William, You're quite right, we don't. We presume that our customers are honorable until proven otherwise. We're a legitimate U.S. based corporation and we make ourselves available to the pertinent RBL's and authorities as appropriate. We take action where action needs to be taken. I take offense, however, to the assumption that our entire company is bad and that all of our customers should suffer because of the actions of a few. I've given Larry @ Spamhaus a direct link to myself and our VP of Ops. If he choose to use it all of these problems can be nipped in the bud. You're quite fortunate to be under the protection of a major corporation, most do not have that luxury. Jeff On Mon, Jan 17, 2011 at 7:07 PM, William Pitcock <nenolod@systeminplace.net> wrote:
Hi,
On Mon, 17 Jan 2011 18:54:37 -0500 Jeffrey Lyon <jeffrey.lyon@blacklotus.net> wrote:
William,
Our company is primarily focused on the filtering of DDoS traffic. A significant amount of our IP space is routed elsewhere via proxy or GRE. If a customer pollutes, they pollute and thats their own business. If they abuse, we take action. If Spamhaus contacts us before ruining the business of others, we still take action (believe it or not).
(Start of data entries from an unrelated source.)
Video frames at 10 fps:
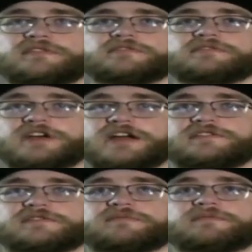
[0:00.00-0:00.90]
In between
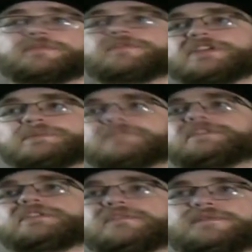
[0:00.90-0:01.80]
these, you know,
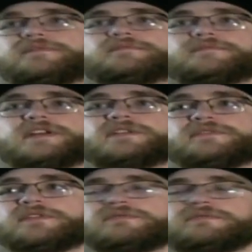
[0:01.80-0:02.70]
cuts before I get my
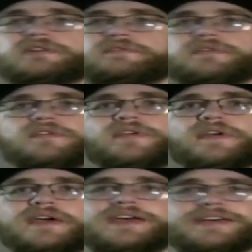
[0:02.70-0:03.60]
final final
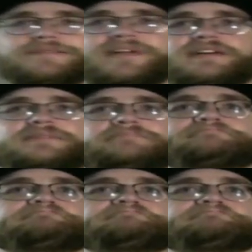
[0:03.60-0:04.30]
view and whatever.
Maybe that is the case now. It was not the case 8 years ago with IRCCo.
We don't actively decide to host any of this content. It sprouts up and really is not a concern of ours until it becomes an actual problem. Comparing us to FOONET and especially Atrivo is ignorant and short sighted. Perhaps you would understand if you were targeted by attacks.
I used to operate DroneBL. DroneBL's DNSBL servers are basically under permanent DDoS attack, which is why Cisco/IronPort and other providers have to sponsor them now.
While I understand the current aspect of your operation, you must understand that IRCCo did not make you many friends in the anti-abuse community. Sorry, that's just how it is. We look at BL/IRCCo and it does not make us feel warm and fuzzy.
Being proactive by say, checking out your customers before lighting them up would go a long way toward improving the fuzziness perception in the anti-abuse community. But you don't do that. It's clear you don't do that.